- _What you will do_: Up to and including the line with "[00:00:09.90 to 00:00:10.00]", restate every line of the records below word for word, from the first line on, leaving out the pictures.

• • • • • • •

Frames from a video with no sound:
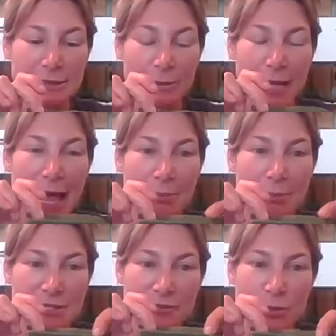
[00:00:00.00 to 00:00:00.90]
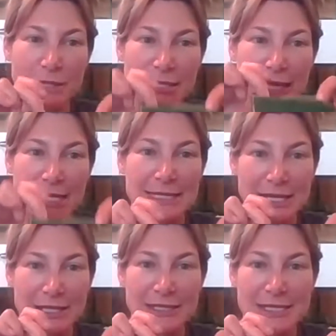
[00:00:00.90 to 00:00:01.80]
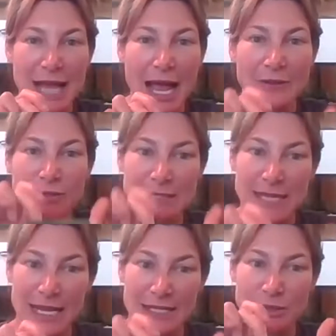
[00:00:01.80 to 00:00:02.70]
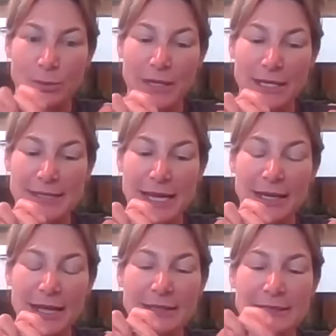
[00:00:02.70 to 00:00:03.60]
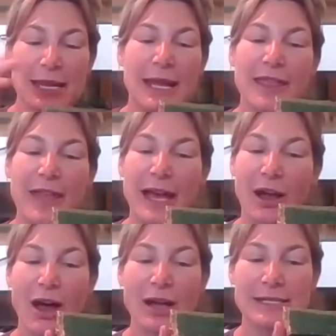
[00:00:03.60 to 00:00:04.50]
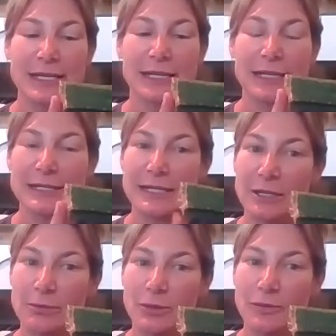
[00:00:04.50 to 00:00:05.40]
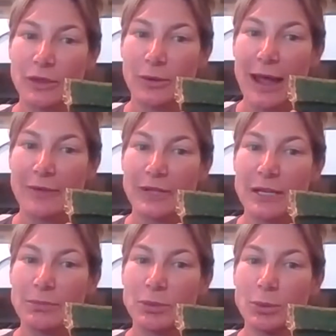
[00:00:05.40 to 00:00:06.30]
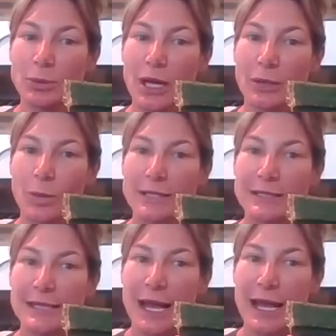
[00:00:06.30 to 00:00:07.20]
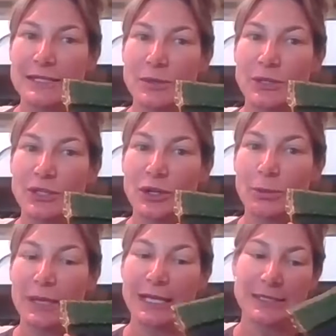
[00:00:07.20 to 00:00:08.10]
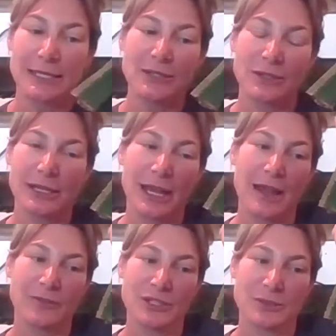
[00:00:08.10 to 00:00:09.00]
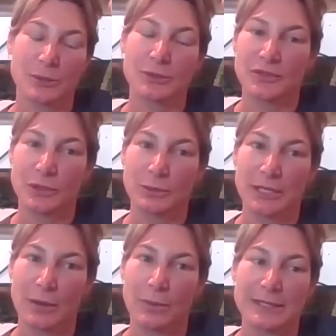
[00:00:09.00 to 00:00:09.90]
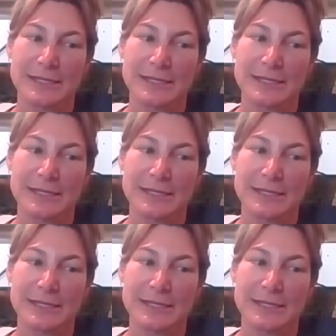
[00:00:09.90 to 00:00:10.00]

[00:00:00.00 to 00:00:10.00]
What happens if you were to lay this on its side for days or weeks on end, that auxin is going to move with gravity, pull on one side. So when you go to plant it, you're going to have just roots forming on one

• • • • • • •

- _Final answer_:
Frames from a video with no sound:
[00:00:00.00 to 00:00:00.90]
[00:00:00.90 to 00:00:01.80]
[00:00:01.80 to 00:00:02.70]
[00:00:02.70 to 00:00:03.60]
[00:00:03.60 to 00:00:04.50]
[00:00:04.50 to 00:00:05.40]
[00:00:05.40 to 00:00:06.30]
[00:00:06.30 to 00:00:07.20]
[00:00:07.20 to 00:00:08.10]
[00:00:08.10 to 00:00:09.00]
[00:00:09.00 to 00:00:09.90]
[00:00:09.90 to 00:00:10.00]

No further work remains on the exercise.